Large language models—whether or not you believe they’re capable of true intelligence—will likely prove to be meaningfully helpful in both work and personal settings, once they become better trained and more predictable. Recent announcements from Salesforce and Microsoft have shown how AI models, trained both on huge piles of text and proprietary company data, can reduce busywork and increase productivity in work settings. It follows that large language models, given access to the right data, could be similarly useful in personal computing.
For example, generative AI could put a foundation of general knowledge underneath the more specific informational and task-oriented data that voice assistants like Apple’s Siri typically call up. It might give Siri a basic knowledge of how the world works, as seen in ChatGPT, and therefore a better framework for understanding and helping users. A better understanding of the underlying meaning behind a user request to lead to more useful, on-point responses.
Indeed, it may not be long before Apple is forced to reckon with users who are wondering why ChatGPT seems so much smarter than Siri.
PULLED INTO AN ARMS RACE
Apple has stayed out of the generative AI discussion so far, mainly because the technology is not seen as directly disruptive to its core businesses (hardware)—at least not in the way that generative AI could be disruptive to Google’s core Search business, or to Microsoft’s core productivity apps business. Also, Apple is known as a “fast follower”; it likes to wait until new technologies have matured, then jump in with its own Apple-flavored version. So far, the company has treated AI as an enabling technology that it deploys behind the scenes to make its devices and apps work better (the image selection and editing features in its Photos app, for example).

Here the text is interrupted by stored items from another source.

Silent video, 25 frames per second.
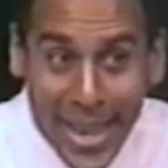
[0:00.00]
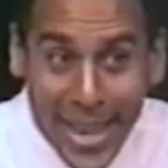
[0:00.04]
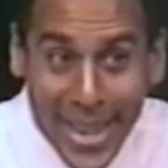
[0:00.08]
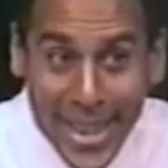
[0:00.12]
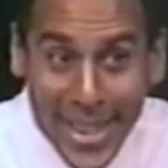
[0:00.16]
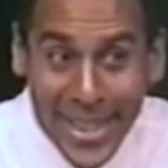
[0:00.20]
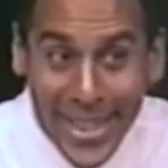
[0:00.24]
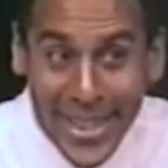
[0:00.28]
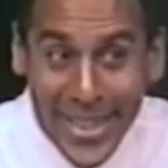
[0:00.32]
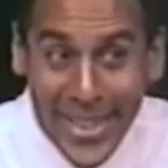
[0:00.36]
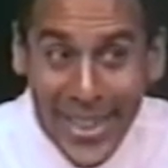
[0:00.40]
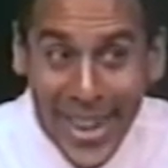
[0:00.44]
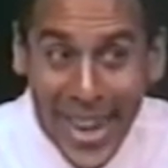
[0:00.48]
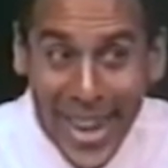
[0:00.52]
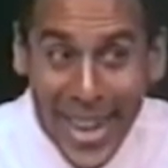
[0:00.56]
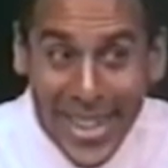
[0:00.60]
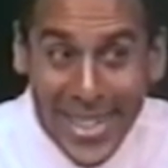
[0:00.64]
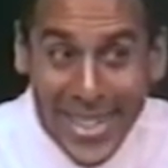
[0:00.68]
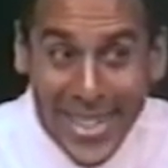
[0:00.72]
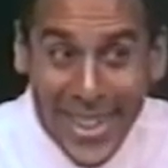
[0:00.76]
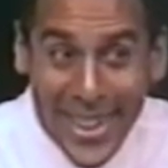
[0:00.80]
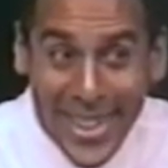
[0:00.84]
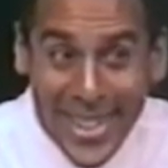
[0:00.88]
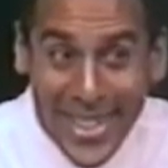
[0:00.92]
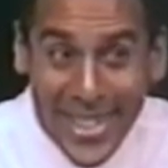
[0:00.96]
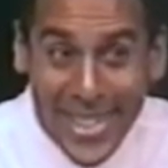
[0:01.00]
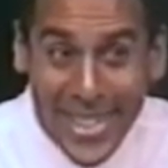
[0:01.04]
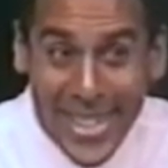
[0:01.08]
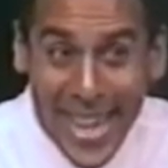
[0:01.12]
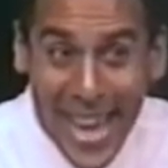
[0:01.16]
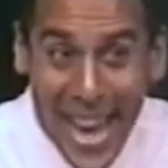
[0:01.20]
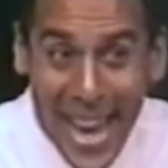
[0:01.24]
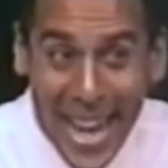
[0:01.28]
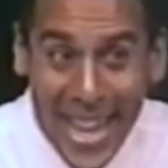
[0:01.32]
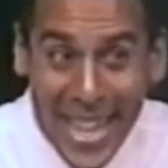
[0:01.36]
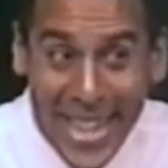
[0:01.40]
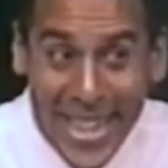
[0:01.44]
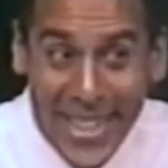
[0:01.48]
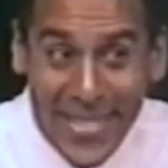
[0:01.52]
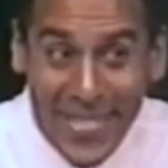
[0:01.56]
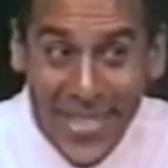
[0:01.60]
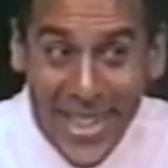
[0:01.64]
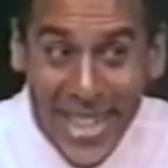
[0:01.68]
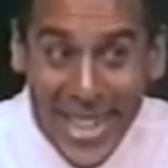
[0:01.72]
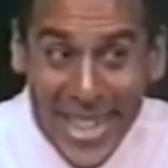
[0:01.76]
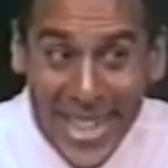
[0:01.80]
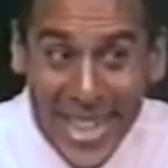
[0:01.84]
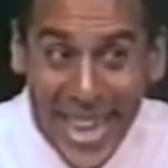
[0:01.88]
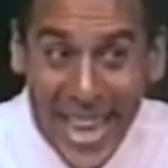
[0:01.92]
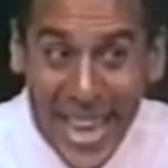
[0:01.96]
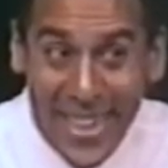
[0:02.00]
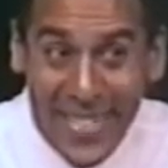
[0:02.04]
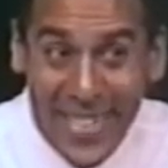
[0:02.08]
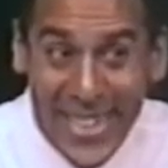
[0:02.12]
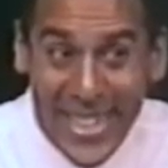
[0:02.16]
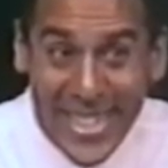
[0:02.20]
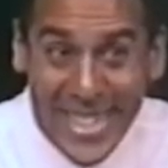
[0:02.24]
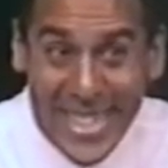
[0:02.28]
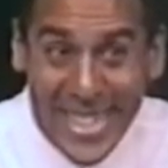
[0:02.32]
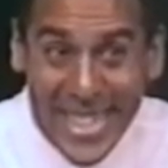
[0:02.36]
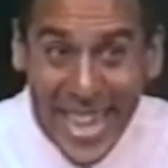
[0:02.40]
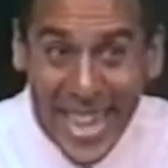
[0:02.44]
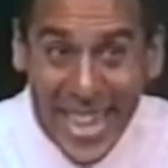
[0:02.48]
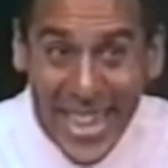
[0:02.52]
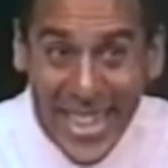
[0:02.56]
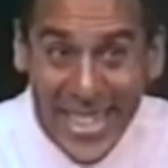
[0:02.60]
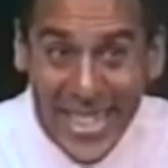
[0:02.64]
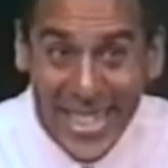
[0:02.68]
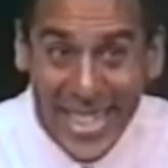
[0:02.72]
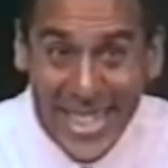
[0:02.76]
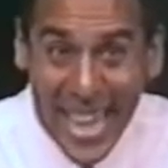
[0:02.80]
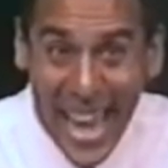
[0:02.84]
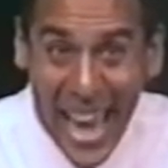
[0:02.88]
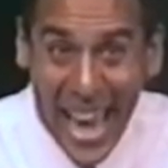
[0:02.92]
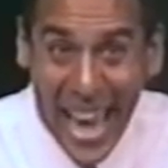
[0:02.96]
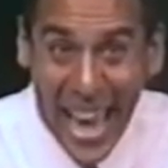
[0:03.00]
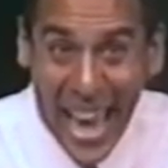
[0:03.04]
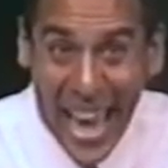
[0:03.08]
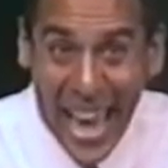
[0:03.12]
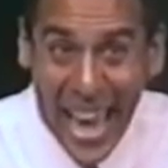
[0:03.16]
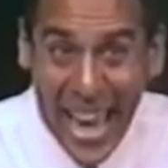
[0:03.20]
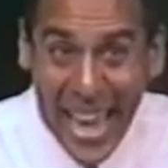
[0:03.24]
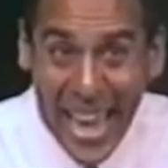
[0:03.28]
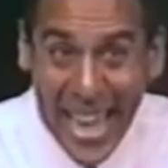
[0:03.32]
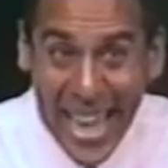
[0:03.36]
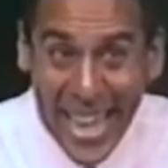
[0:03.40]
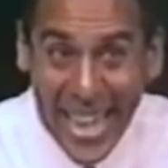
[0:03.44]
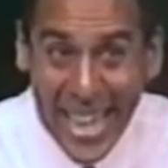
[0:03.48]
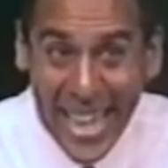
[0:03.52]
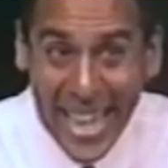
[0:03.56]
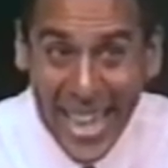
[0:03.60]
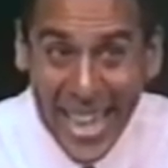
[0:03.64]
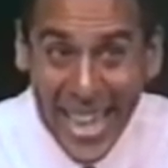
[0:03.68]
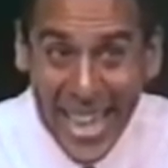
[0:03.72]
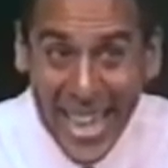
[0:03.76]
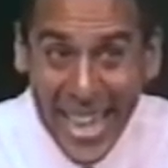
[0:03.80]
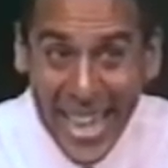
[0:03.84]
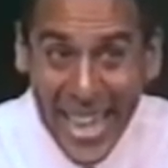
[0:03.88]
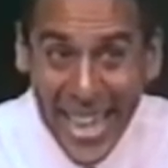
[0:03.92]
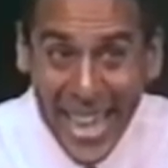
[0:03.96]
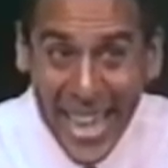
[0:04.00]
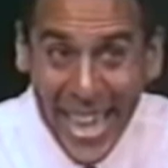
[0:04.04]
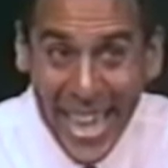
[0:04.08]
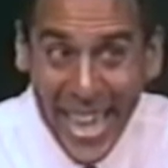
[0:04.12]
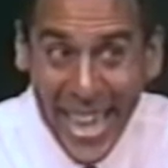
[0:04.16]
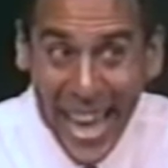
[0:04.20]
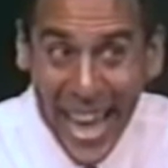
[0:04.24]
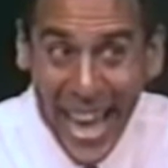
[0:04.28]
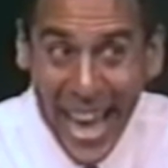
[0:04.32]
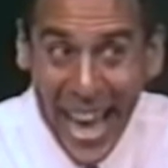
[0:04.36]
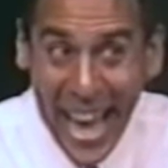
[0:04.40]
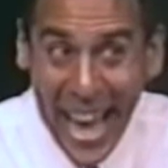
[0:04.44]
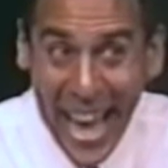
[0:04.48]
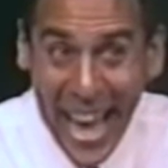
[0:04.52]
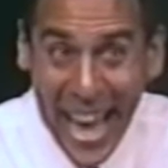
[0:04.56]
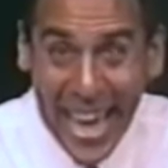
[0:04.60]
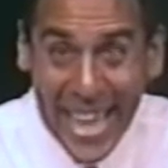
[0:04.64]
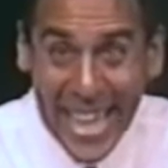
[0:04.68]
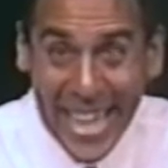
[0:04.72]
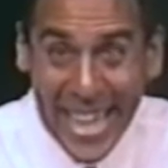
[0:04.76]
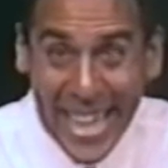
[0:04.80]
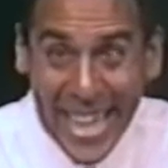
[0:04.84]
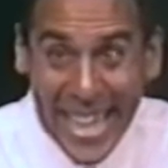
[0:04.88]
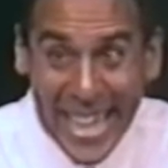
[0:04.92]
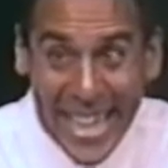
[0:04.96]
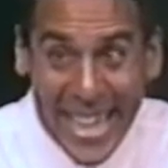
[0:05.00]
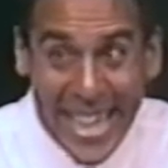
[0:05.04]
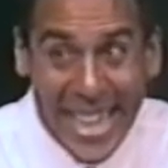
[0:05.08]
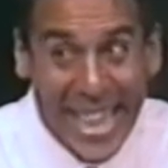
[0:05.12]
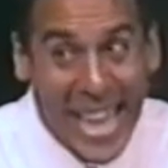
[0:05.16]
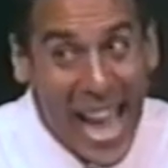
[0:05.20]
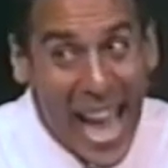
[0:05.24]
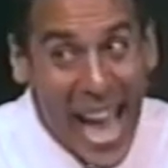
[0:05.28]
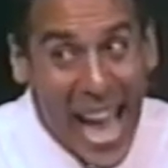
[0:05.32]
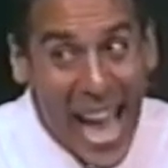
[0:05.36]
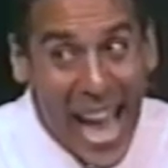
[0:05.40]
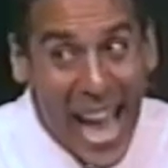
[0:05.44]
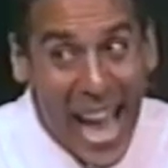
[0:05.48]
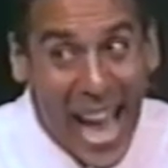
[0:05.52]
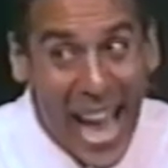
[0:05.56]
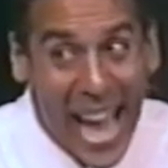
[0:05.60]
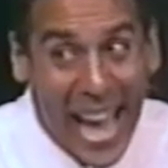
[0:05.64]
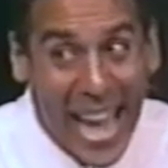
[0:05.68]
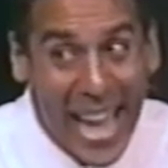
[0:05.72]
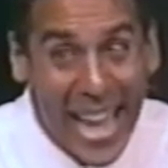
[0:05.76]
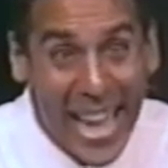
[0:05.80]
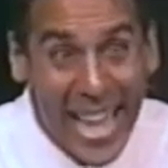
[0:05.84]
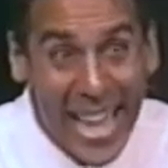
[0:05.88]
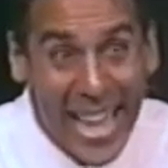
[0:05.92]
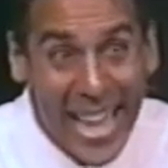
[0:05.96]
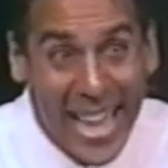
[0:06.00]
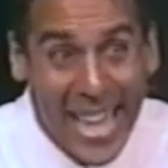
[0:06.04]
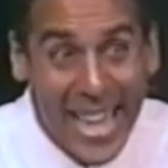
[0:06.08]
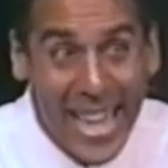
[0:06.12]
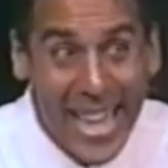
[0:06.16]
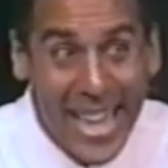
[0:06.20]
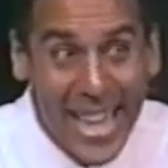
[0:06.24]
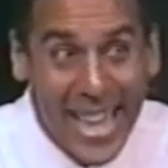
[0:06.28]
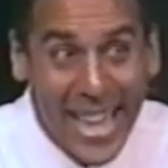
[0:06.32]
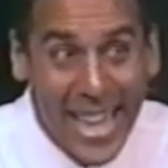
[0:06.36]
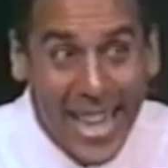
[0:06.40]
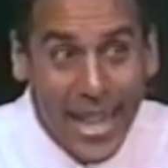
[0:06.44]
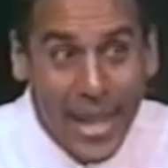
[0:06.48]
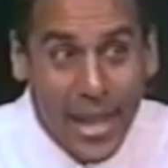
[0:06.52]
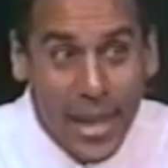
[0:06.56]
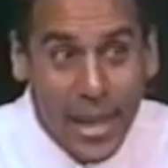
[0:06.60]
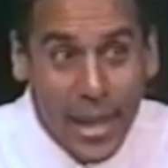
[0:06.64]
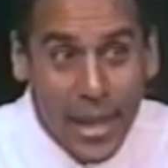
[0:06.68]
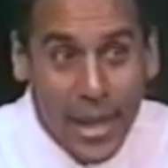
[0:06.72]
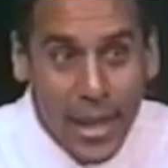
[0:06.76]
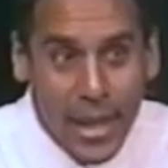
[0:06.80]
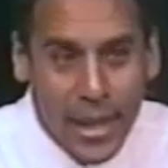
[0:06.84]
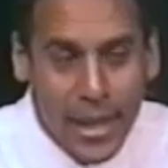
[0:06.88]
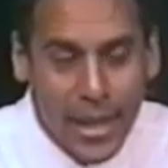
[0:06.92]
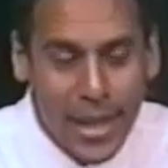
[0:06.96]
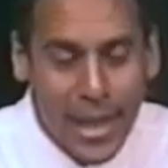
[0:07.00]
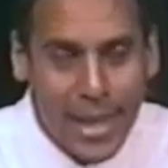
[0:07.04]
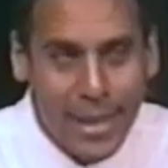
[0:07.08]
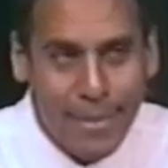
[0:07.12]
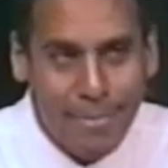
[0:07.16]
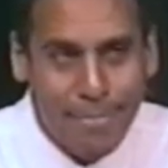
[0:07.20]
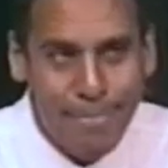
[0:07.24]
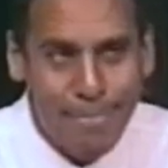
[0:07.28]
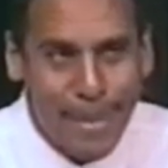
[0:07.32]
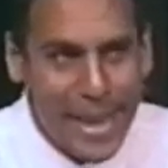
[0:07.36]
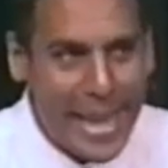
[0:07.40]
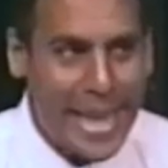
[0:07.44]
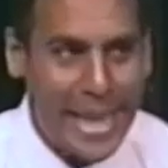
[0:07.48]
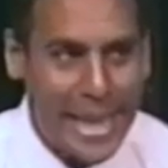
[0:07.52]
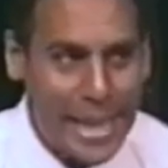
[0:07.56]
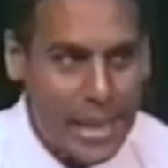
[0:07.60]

you got to talk to Johnny on Monday. What you going to say? How you going to lie? You're like, man,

But those old habits may not work with generative AI. The technology, for better or worse, may be the Next Big Thing, with transformative power on the order of social media or mobile computing. It may be too important to keep on ice in an R&D lab or to cast in a behind-the-scenes role.
Generative AI has already caught the industry’s—and the public’s—attention starting with the public release of OpenAI’s ChatGPT. Google was on a path to gradually work generative AI into its existing services, but as the public (including investors) came to understand the potentially transformative power of the generative AI, the company moved quickly to deploy the tech. Google’s first generative AI product was a public-facing chatbot called Bard; it made no announcement at all when, many months ago, it quietly began using generative AI to analyze the intent of search queries.
Apple may be subject to some of these same pressures. It may be forced into the generative AI arms race simply because not showing up could paint a picture of a company that is slow to recognize game-changing ideas and weak in R&D.
Apple has responded to similar pressures before. The HomePod, which represented Apple’s entrance into the smart speaker market, has not been a hugely successful product by Apple’s standards, but the company felt that ambient voice assistant technology (à la Alexa) was relevant to the future of computing, so it entered the smart speaker category.
Ambient voice computing hasn’t been exactly transformative—mainly because the Alexas and Siris of the world are simply not smart enough. Large language models may usher in the second major phase of voice assistants, and Apple may be wise to do whatever it can short of a complete rebrand to make sure the world knows that Siri now leverages the cutting edge in generative AI.
But adding generative AI to its assistant may be harder for Apple than for its big tech peers. The company’s dogged focus on privacy has been an effective cudgel against Meta and Google in the social networking and advertising realms, but it’s a serious impediment to building an assistant that harnesses the goodness of generative AI. In order to transform Siri—to make it smarter and more human-feeling—via a large language model, Apple would have to open up access to a broad swath of public information (from the web) and, more importantly, personal user information: their communication style, plans, priorities, preferences, health stats, tastes, and relationships.
Apple has so far been willing to train models on this type of data only if the model can run solely on the user’s device (versus in the cloud) and if the data remains invisible to Apple itself. Large language models require a lot of computing power to run, and while major efforts are underway to make the models smaller and more efficient, that work may not have progressed to the point where such a model can run on an iPhone.
Apple is very likely working to find a way to deploy its own flavor of generative AI, and there’s evidence that the work has intensified since the arrival of ChatGPT late last year.
Even though the company has slowed hiring, it’s currently advertising almost 100 jobs under the heading of “Machine Learning and AI: Natural Language Processing and Speech Technologies.”
Nineteen of those roles are located in Seattle, where Apple is known to have centered a good part of its AI R&D. Seven of these roles contain the word “Siri” in their titles, including the three most recent listings from late February.
One of the open listings calls for a candidate with experience in “NLP, personalization, recommendation, federated learning [a way of training models while anonymizing training data], and model compression [making models that require less compute power], that help power products including: Siri, Spotlight, App Store, Apple Music, and much more at Apple.”
Thirty-six of the NLP job postings are for “annotation analysts” in places such as Beijing, Barcelona, Cork (Ireland), and Singapore. These jobs entail analyzing the Siri data of current users (in various languages) who have “opted in” to sharing their interactions with Apple. Apple has analyzed such data for years, but the same skill set could be applied to labeling training data for large language models.